Deep learning is a subset of machine learning, which is itself a type of artificial intelligence, or AI. In deep learning, computers use artificial neural networks that are designed with the rough structure of a human brain, allowing the machines to process incoming data in a non-linear fashion. As new data comes into the neural network, the computer incorporates it, finds patterns, and improves its own processing system. Because they use a web-like structure that allows non-linear “thinking,” deep learning systems can handle a greater amount of input than traditional linear data analysis.
Deep learning software is designed to mimic the way the brain thinks. This begins with learning to recognize patterns, whether they come via images, sounds or other data. To accomplish this, enormous artificial neural networks are needed to create that “web” that allows learning. The systems are called “deep” because they’re designed in layers, with processing of incoming data occurring simultaneously on multiple layers at the same time, just as a human brain works. Once these networks are established, massive amounts of data can be employed to begin training the system to recognize patterns, and learning begins.

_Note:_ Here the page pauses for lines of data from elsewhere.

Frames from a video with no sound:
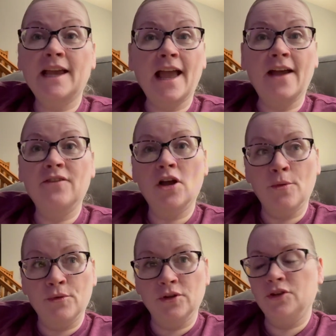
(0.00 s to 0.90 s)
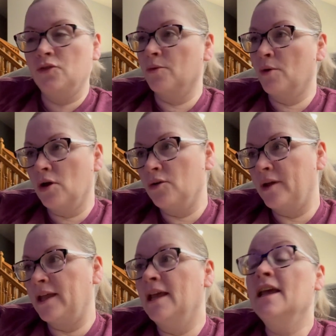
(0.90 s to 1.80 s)
I have a couple and you can borrow
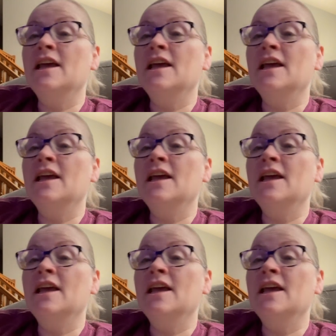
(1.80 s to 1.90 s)
it.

Google has been at the forefront of the quest to expand deep learning. Its recent triumph involved teaching a computer to categorize images from YouTube videos correctly in essence, training the computer to recognize a cat when it saw one. This effort involved 16,000 computer processors and 10 million YouTube video clips, and the results were twice as good as any previous attempt. Deep learning is also at the heart of work being done to improve speech recognition and machine translation. Researchers predict that the future of deep learning will take it into the medical, robotics and linguistic fields as well.